Principal of and interest on this Standby Note shall be
payable in lawful currency of the United States of America at the main office
of FUNB-TN in Nashville, Tennessee, as follows:
(a) In the event of any drawings under the Letter of Credit
(as defined in the Agreement) other than a drawing specified in clause (b)
below, principal of and interest on this Standby Note shall be payable in
accordance with the provisions of Section 3.1 of the Agreement.

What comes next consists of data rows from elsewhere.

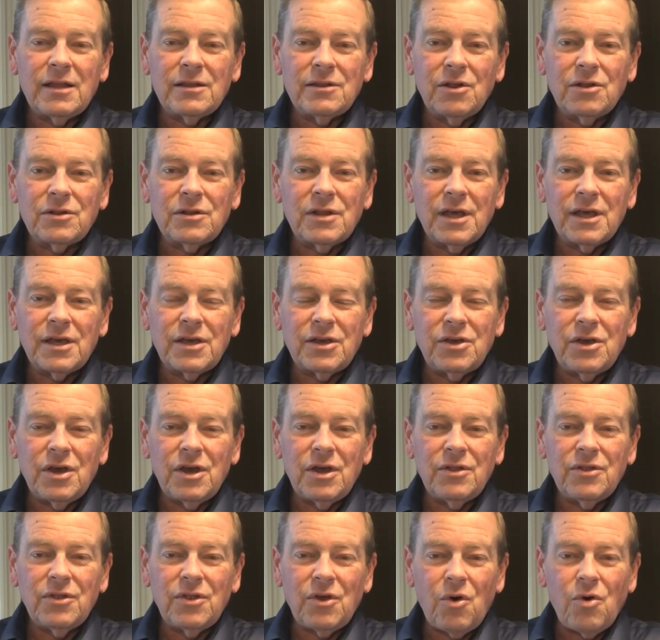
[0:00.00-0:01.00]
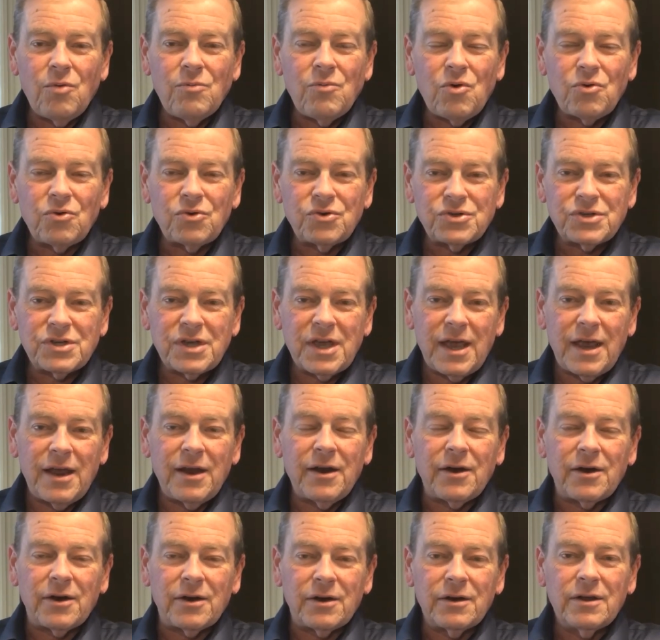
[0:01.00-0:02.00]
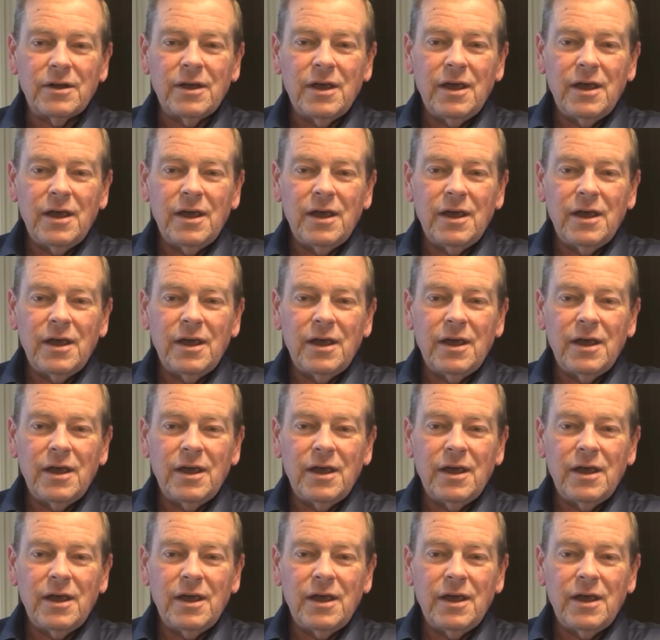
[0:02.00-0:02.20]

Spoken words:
look like the homeowners care.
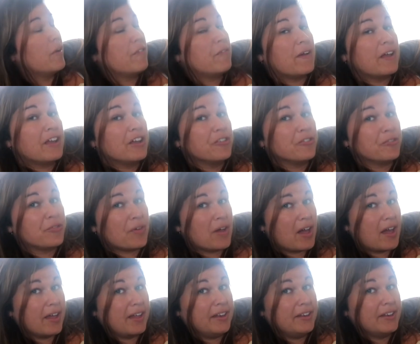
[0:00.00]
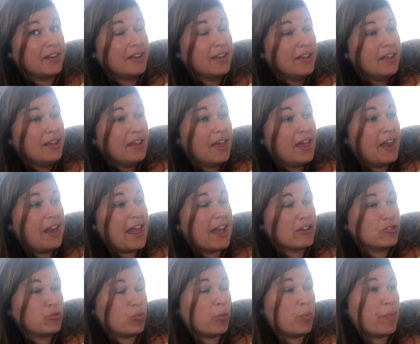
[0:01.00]
if I could find an
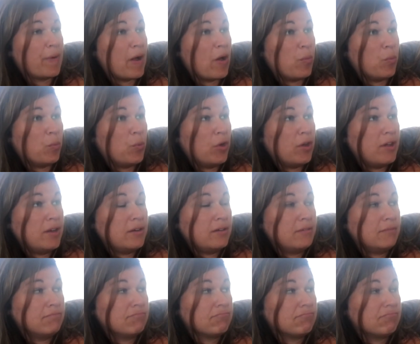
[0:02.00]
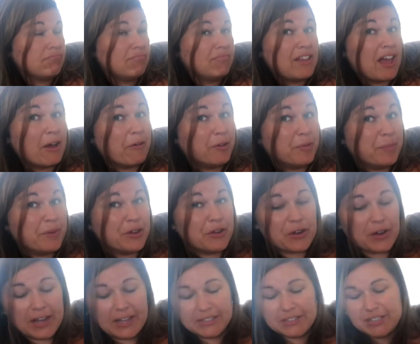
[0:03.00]
actual brown one, that would be
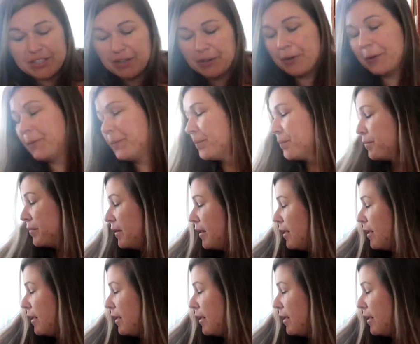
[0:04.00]
great too.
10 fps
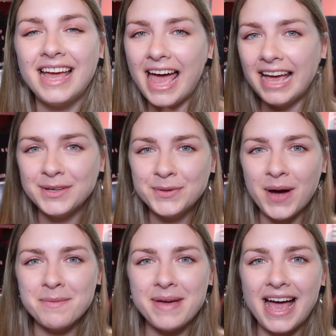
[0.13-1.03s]
Hey you,
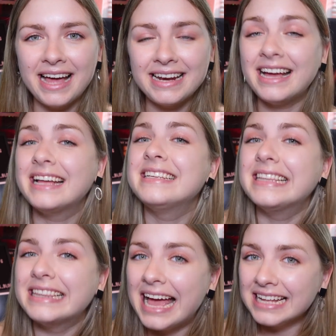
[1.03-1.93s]
I'm Anna and
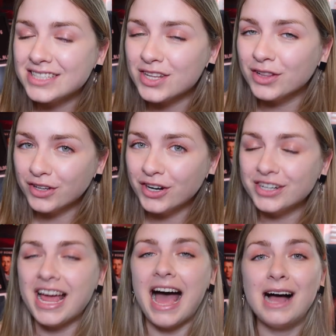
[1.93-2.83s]
let's
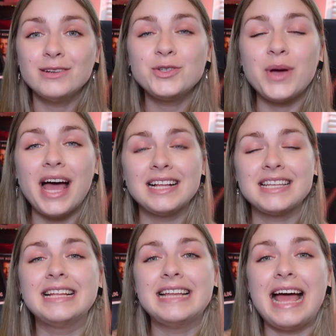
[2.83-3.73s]
learn how to
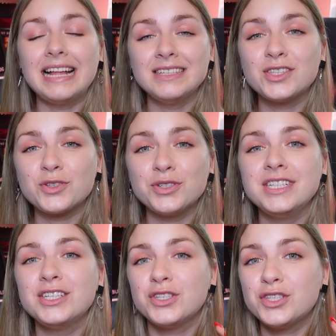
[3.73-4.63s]
add an end
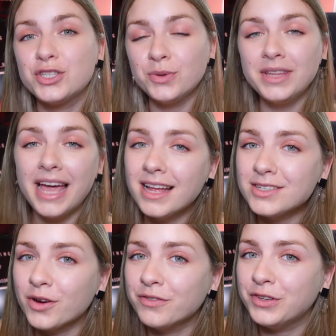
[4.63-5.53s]
screen to the
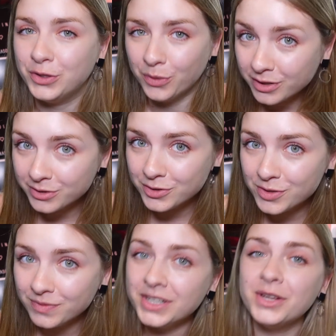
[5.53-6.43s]
end of your
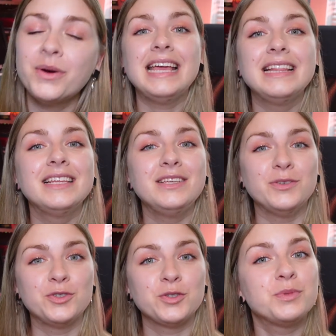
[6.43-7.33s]
YouTube video in the
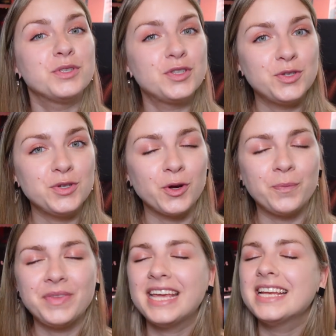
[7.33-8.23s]
YouTube Studio.
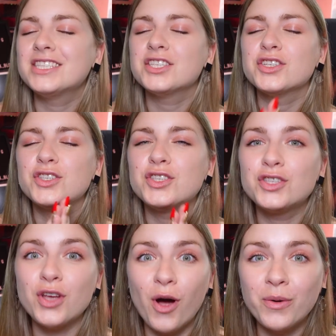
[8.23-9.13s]
It is
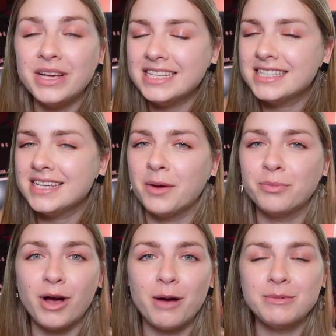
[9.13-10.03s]
so easy, I
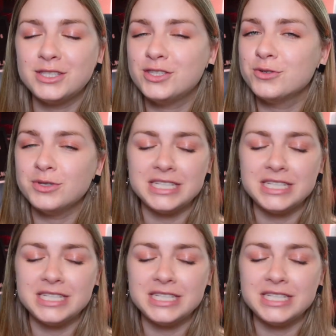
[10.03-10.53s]
promise you.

(b) In the event of any Tender Drawing (as defined in the
Agreement), principal of this Standby Note shall be payable on the earlier of
(i) the date of any subsequent resale of the Bonds (as defined in the
Agreement) that were purchased or paid with proceeds of such Tender Drawing,
but only to the extent of the principal amount of such Bonds that have been so
resold, (ii) the date on which any Bonds shall be prepaid or redeemed as
provided in the Agreement and in the Indenture (as defined in the Agreement),
but only to the extent of the principal amount of Bonds that have been prepaid
or redeemed, or (iii) the Scheduled Termination Date (as defined in the
Agreement); and interest hereon shall be payable monthly in arrears on the
first Business Day (as defined in the Agreement) in each calendar month,
commencing with the first calendar month following the date of such Tender
Drawing to and including the Scheduled Termination Date, provided, however,
that with respect to any Bonds that have been resold or prepaid as contemplated
in clauses (i) and (ii) above, interest on the principal amount of such Bonds
shall be due and payable on the date(s) of any such resale or prepayment.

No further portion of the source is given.